L’émotion est grande dans les pays asiatiques à chaque fois qu’un gouvernement japonais tente de réviser l’histoire de la seconde guerre mondiale. Cette fois-ci, des manifestations se sont produites dans des dizaines de grandes villes chinoises (près de 40000 dans la métropole économique de Shanghaï), avec jets de pierres, d’œufs, de bouteilles...
Rivalités de Puissances
Le passé n’est pas seul en cause. L’Etat japonais tente de se doter à nouveau des attributs d’une grande puissance. Selon l’article 9 de la Constitution de 1947, le pays « renonce à la guerre comme moyen de régler des différends internationaux ». A l’encontre du pacifisme de la majorité de la population, une Commission parlementaire propose aujourd’hui un amendement autorisant la création d’une armée et la participation à des systèmes de défense collective. Il s’agit d’officialiser des évolutions bien engagées dans les faits et de libérer l’Etat de toute contrainte. Sous le nom trompeur de Forces d’autodéfense, le Japon est déjà doté d’une des armées les plus modernes. Il accueille les principales bases militaires étasuniennes à l’étranger (notamment dans l’île d’Okinawa). Des troupes nipponnes participent à des opérations de l’ONU et sont en Irak en mission dite « non-combattante ».

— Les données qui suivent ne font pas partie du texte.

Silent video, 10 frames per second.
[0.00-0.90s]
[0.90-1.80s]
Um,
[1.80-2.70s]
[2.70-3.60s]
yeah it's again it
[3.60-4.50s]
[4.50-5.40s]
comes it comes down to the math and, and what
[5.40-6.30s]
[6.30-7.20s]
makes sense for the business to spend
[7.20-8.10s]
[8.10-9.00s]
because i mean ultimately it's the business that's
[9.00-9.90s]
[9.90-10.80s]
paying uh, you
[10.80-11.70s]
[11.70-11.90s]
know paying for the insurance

Histoire de réveiller le nationalisme nippon, le Premier Ministre visite tous les ans le sanctuaire Yasukuni où sont notamment honorés des criminels de guerre. Il est aussi question de rebâtiser le jour férié du 29 avril : la journée de l’Environnement deviendrait celle de « l’ère Showa » en l’honneur du règne de l’Empereur Hirohito (1926-1989) sous l’autorité de qui le Japon impérial conquis l’Asie orientale. Tokyo postule aussi à devenir un membre permanent du Conseil de sécurité des Nations unies, en même temps que l’Allemagne, le Brésil et l’Inde. Il est le seul des pays candidats à bénéficier du soutien actif de Washington, jouant un rôle toujours plus important dans le système stratégique des Etats-Unis en Asie de l’Est.

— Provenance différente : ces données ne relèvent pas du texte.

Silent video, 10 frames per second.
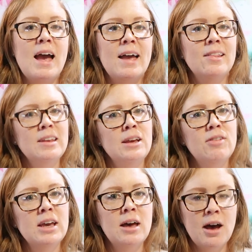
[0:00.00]
and leave
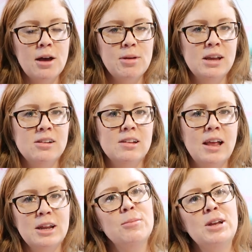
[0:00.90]
a comment
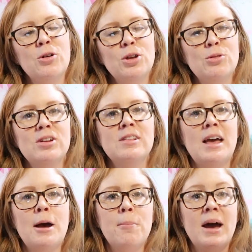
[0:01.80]
letting me know you did
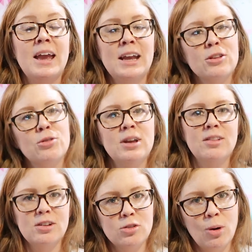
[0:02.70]
that by answering
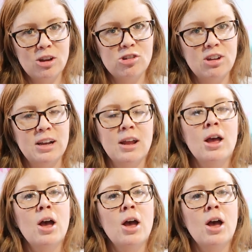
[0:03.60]
this question.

A la différence des années 1930, Tokyo se heurte aujourd’hui aux ambitions rivales de la Chine. Cette dernière s’affirme en effet comme une nouvelle puissance régionale. Elle proclame sa souveraineté non seulement sur Taïwan, mais sur l’essentiel de la mer de Chine du Sud. Elle se heurte ainsi aux autres pays riverains : Viêt-nam, Malaisie, Philippines, Bruneï, Japon. Les conflits ne concernent pas seulement un espace stratégique et la possession d’îlots inhabités, mais aussi des zones de prospection d’hydrocarbures et de gaz naturel. Très symboliquement, Pékin affirme son statut en offrant aux Philippines (chasse gardée US) une aide militaire. Dans ces conditions, le gouvernement chinois perçoit comme une menace l’entrée éventuelle du Japon au Conseil de sécurité de l’ONU. Ce qui explique pour une part qu’il ait laissé faire les manifestations anti-japonaises de ces dernières semaines.

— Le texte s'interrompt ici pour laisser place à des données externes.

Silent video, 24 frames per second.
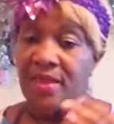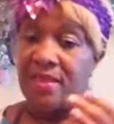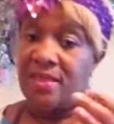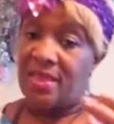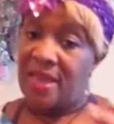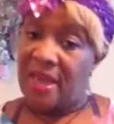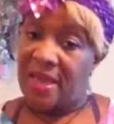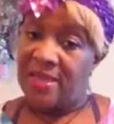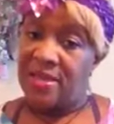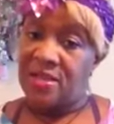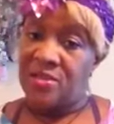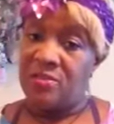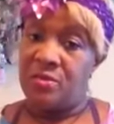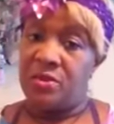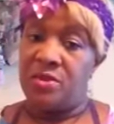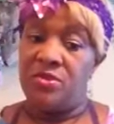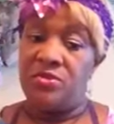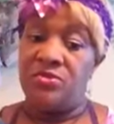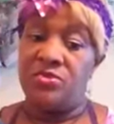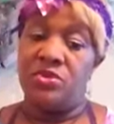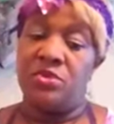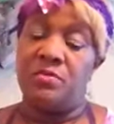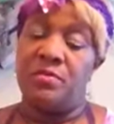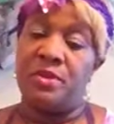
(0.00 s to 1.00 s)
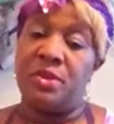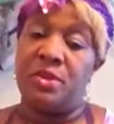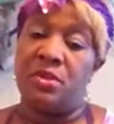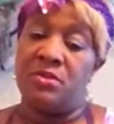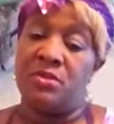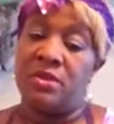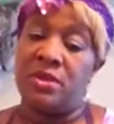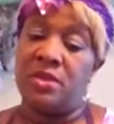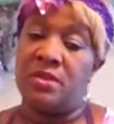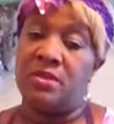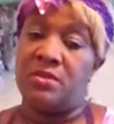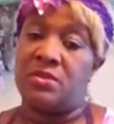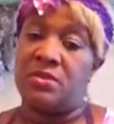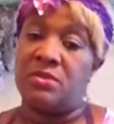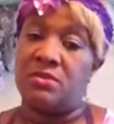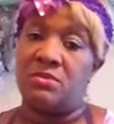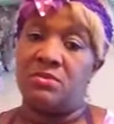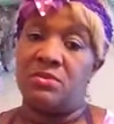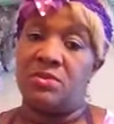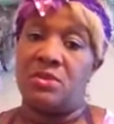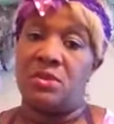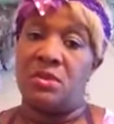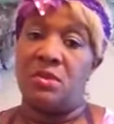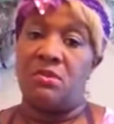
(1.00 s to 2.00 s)
That's where you should be going into.
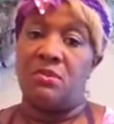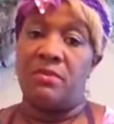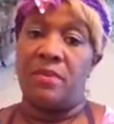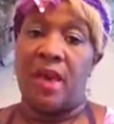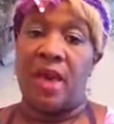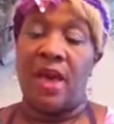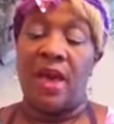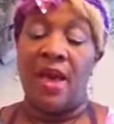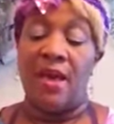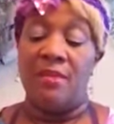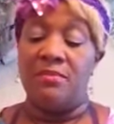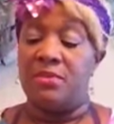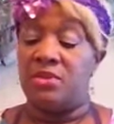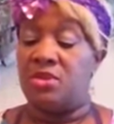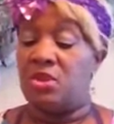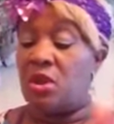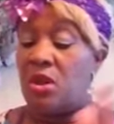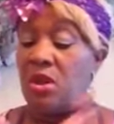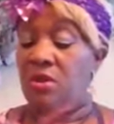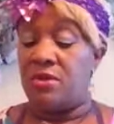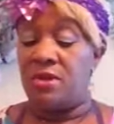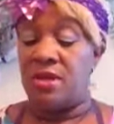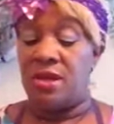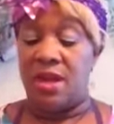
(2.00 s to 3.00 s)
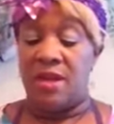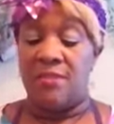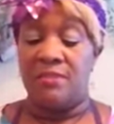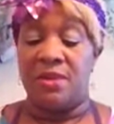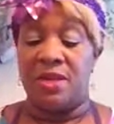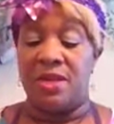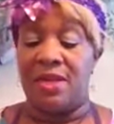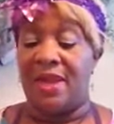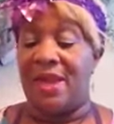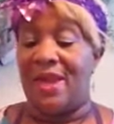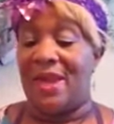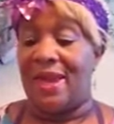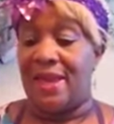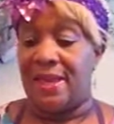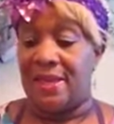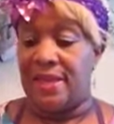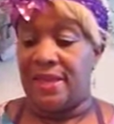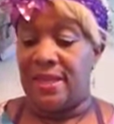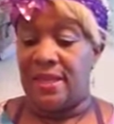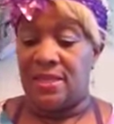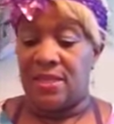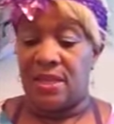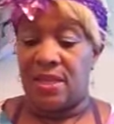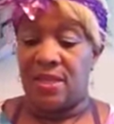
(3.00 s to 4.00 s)
So, I'm sorry. I'm going to end
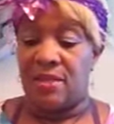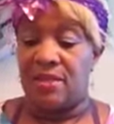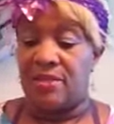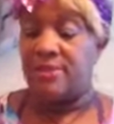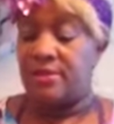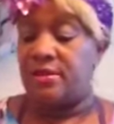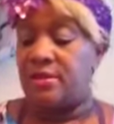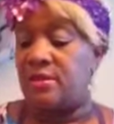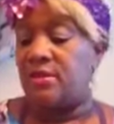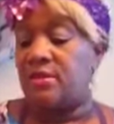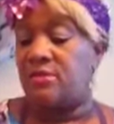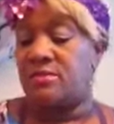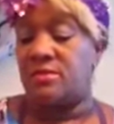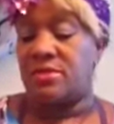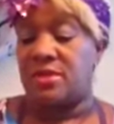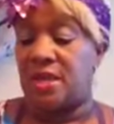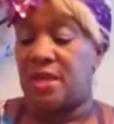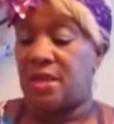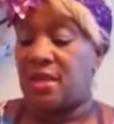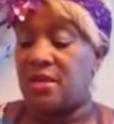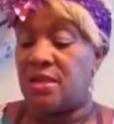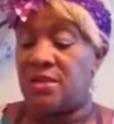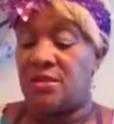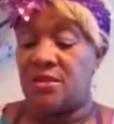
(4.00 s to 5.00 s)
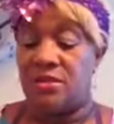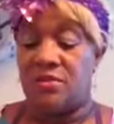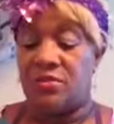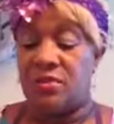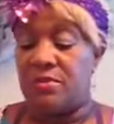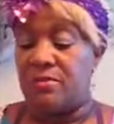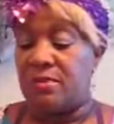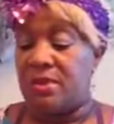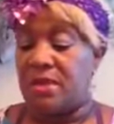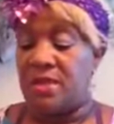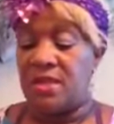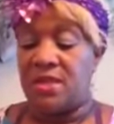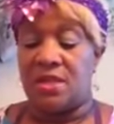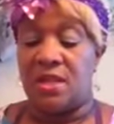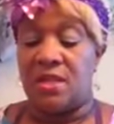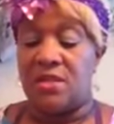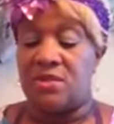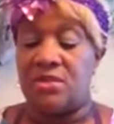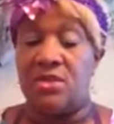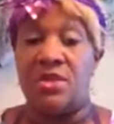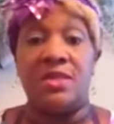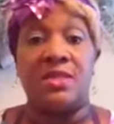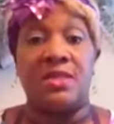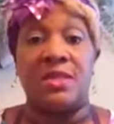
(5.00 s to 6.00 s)
this. I could, you know, take another 3 minutes
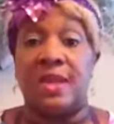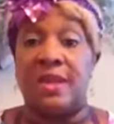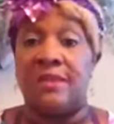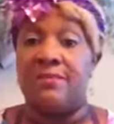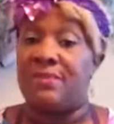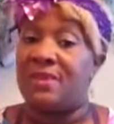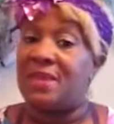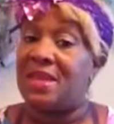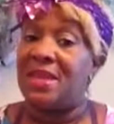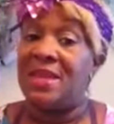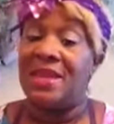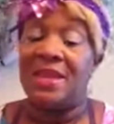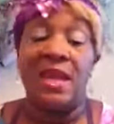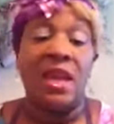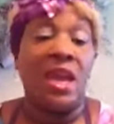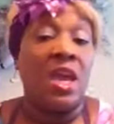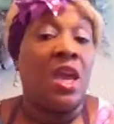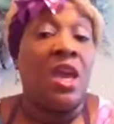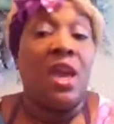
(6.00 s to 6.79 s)
telling you the same thing.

Deux champs politiques se nouent aujourd’hui, à l’occasion des tensions nippo-chinoises. Le passé d’une part, avec la question essentielle de la reconnaissance du fait colonial nippon et des crimes de guerre qui l’ont accompagné ; auquel nous nous devons d’ajouter la reconnaissance du fait colonial occidental en Asie et des crimes qui l’ont aussi accompagné (à commencer par le bombardement nucléaire d’Hiroshima et Nagasaki !). Le présent d’autre part, alors que le nouvel ordre étasunien débouche sur une grande instabilité d’équilibres régionaux hier « figés » dans le cadre des « blocs » (ce qui concerne en premier lieu le Pakistan, l’Inde, la Chine et le Japon).